Australian fashion designer

Bowie Wong (born 1969) is a Hong Kong-born Australian fashion and stage designer.

==Background ==
Wong was born in Hong Kong. As the son of a Chinese opera singer, Wong spent his childhood surrounded by stage costumes, which started his interest in design and fashion at an early age. He studied Pure Design in Japan and Stage and Costume Design in Canada.

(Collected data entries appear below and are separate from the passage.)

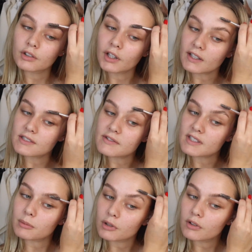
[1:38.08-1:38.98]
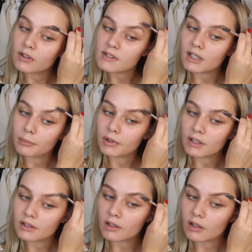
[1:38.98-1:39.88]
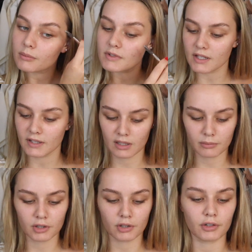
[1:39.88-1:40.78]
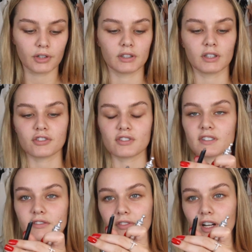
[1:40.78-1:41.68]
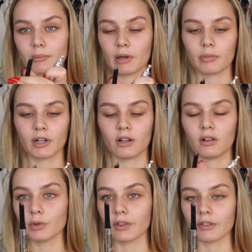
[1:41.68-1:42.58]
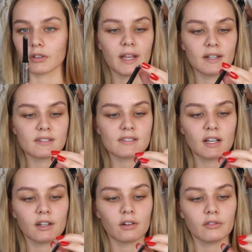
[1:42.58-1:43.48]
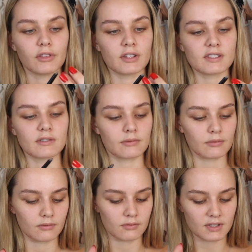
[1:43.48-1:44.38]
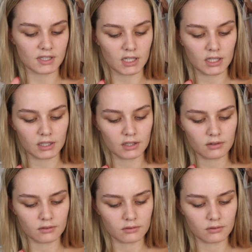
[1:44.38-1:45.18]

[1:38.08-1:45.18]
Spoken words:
You guys have seen me do this like a million times. And then I'm gonna go in and just define my brow with the pen side of this styler.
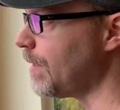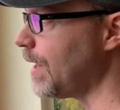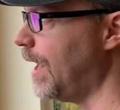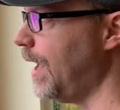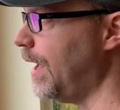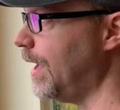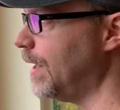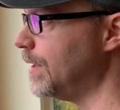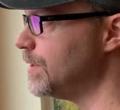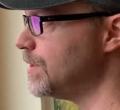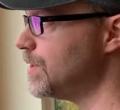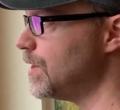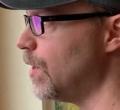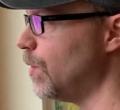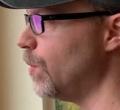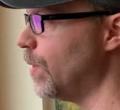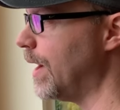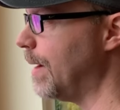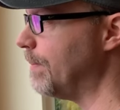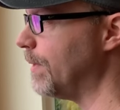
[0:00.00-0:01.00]
And so
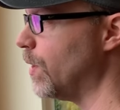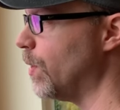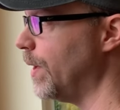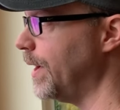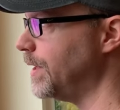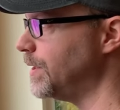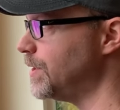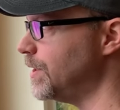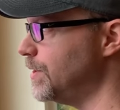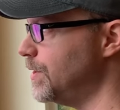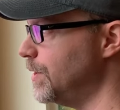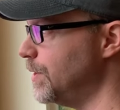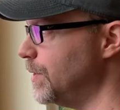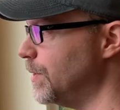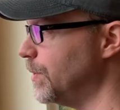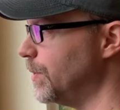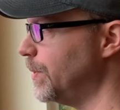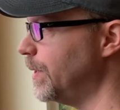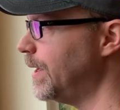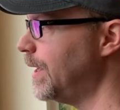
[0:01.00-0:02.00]
what I'm going to
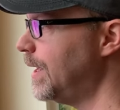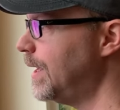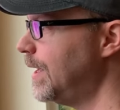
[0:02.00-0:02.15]
do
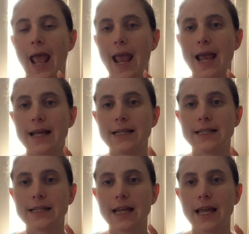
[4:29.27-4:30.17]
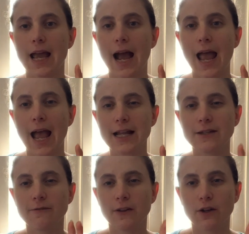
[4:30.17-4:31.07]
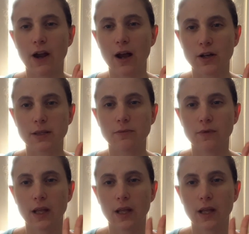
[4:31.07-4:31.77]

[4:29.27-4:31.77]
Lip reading: And I had to figure out, because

While finishing his degree in Canada, Bowie was offered contracts on major theatre productions and international shows including The Paul McCartney World Tour, Cats and Les Misérables. In 1997 he moved to Sydney, Australia where he spent three year. At this time, Wong decided to focus on his passion for fashion itself, as he explains, "[fashion] is a romantic roller-coaster ride and I wanted to be a part of that excitement – [but] on my own terms, so I would not have to compromise"

== Early career ==
In 2000, Wong launched his first complete collection and began to establish himself as a local Australian brand.

In 2011 and 2012, Wong produced a couture collection of unique custom-made dresses and bridal-inspired gowns which was shown at Australian Fashion Week.

He has dressed celebrities such as Kendall Jenner, Kylie Minogue, George Michael, Beyonce and Harry Potter stars Evanna Lynch and Jade Gordon.

Wong has been named a Friend of Australia by Tourism Australia in recognition of his contribution to the Australian fashion industry.

== Bowie Wong (brand) ==

In January 2014, Bowie Wong debuted at Paris Fashion Week, the first Australian-based fashion designer to do so, presenting his collection at the Australian Embassy in Paris. Wong showed at Paris Fashion Week again in July 2014.

Vogue's Suzy Menkes paid a visit to Wong. Coverage included Women's Wear Daily, Agence France-Presse and Australian media. In Paris, press included Melty Fashion, Paris Haute and Flip-Zone. FashionTV filmed backstage and show coverage.

Wong was also invited by L'Officiel Australia to become a couture contributor for the magazine.

In January 2015, Wong once again presented a collection at Paris Haute Couture Week, as mentioned by The Huffington Post, Gypset Magazine and FVM Global Magazine amongst others.